Aku masih duduk di sofa menatap langit-langit kamar. “Angel, huh?” aku menghela nafas, memejamkan mata. Tiba-tiba saja terbayang wajah kakakku sedang tersenyum menatapku. Usia kami berbeda jauh. Aku ingat saat kami berpisah karena Emperor memberi tugas penting padanya. Sejak saat itu aku tak pernah lagi melihatnya. Aku melirik buku yang tergeletak di sampingku.

Journey of I.H” aku membaca judul yang tertulis di bagian depan buku itu. Aku mengernyitkan mataku, membaca tulisan I.H berulang-ulang. Apa itu symbol untuk nama? Pertanyaan itu berputar di kepalaku. “Sialan” gerutuku sembari mengacak-ngacak rambut.

Aku teringat akan perang yang terjadi beberapa abad lalu. Perang antara Angel dan Demon yang telah membuat banyak korban. Termasuk beberapa keluargaku. Saat itu aku masih terlalu muda untuk turun ke dalam perang.

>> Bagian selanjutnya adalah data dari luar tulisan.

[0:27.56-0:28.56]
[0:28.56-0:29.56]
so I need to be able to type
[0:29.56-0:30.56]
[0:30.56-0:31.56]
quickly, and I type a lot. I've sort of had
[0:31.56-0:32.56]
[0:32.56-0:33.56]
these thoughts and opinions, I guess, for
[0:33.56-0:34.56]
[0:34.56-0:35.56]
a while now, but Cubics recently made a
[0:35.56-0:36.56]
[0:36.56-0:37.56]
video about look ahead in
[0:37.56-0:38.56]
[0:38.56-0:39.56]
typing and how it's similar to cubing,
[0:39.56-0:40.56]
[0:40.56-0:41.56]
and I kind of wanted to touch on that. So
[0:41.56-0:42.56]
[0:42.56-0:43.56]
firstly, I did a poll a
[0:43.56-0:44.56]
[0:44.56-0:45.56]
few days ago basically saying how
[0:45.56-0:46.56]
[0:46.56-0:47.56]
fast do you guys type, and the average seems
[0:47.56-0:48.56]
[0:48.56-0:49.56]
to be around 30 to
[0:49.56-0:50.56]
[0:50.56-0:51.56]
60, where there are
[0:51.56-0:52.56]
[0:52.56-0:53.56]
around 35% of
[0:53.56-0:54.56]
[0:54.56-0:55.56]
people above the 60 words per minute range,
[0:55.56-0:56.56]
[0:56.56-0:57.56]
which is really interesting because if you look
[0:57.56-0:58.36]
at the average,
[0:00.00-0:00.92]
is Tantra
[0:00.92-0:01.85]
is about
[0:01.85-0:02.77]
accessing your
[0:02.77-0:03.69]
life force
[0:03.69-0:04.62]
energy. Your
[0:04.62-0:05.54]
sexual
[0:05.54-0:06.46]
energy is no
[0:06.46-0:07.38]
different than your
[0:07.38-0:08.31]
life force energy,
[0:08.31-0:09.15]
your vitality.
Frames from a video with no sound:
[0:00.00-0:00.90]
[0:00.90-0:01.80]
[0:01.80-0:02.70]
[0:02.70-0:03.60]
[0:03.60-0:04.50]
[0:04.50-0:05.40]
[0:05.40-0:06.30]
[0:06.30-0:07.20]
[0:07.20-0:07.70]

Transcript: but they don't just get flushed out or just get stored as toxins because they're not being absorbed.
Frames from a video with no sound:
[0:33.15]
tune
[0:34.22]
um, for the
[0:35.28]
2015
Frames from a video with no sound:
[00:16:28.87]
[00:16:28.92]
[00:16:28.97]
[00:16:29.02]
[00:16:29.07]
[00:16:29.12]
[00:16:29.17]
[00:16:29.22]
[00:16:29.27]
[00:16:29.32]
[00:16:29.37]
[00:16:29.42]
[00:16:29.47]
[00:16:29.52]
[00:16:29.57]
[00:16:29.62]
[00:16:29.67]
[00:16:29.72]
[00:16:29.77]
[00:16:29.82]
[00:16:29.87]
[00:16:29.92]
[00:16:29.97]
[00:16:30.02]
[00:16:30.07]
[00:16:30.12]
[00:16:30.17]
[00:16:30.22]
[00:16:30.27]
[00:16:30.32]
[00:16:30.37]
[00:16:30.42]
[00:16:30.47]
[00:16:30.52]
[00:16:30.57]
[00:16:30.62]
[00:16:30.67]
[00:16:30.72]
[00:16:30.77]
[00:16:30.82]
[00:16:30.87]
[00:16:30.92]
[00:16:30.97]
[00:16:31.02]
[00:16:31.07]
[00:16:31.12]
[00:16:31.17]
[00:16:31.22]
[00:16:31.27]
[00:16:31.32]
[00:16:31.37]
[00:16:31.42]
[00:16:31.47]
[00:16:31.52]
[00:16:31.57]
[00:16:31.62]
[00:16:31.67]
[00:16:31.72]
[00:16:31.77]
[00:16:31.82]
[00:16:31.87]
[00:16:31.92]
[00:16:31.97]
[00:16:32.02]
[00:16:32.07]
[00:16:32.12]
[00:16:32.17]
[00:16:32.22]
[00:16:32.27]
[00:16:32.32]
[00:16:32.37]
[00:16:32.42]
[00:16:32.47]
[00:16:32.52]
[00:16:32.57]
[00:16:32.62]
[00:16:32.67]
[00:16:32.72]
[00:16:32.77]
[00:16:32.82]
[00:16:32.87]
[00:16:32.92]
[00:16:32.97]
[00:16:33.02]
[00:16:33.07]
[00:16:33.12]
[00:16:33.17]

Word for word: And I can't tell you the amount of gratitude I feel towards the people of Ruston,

Seiring berjalannya waktu hingga aku cukup dewasa perang itu masih berlanjut walaupun tidak sepanas dahulu.

Hingga sekarang para Demon tak ada yang tahu apa penyebab pasti perang itu terjadi. Hanya segelintir orang yang mengetahuinya. Dan mereka adalah Emperor Lucifer, penguasa dunia Demon dan pelayan setianya, Sebastian.

            Aku berdiri, menghampiri jendela besar yang letaknya tak jauh dari tempat ku duduk. Tiba-tiba saja kilat muncul dengan bunyi kencang membuat bayanganku terlihat dari jendela. Aku menatap bayanganku dengan sayap hitam besar yang menempel pada badanku. “Penakut” kataku dalam hati sambil memegang wajahku di jendela.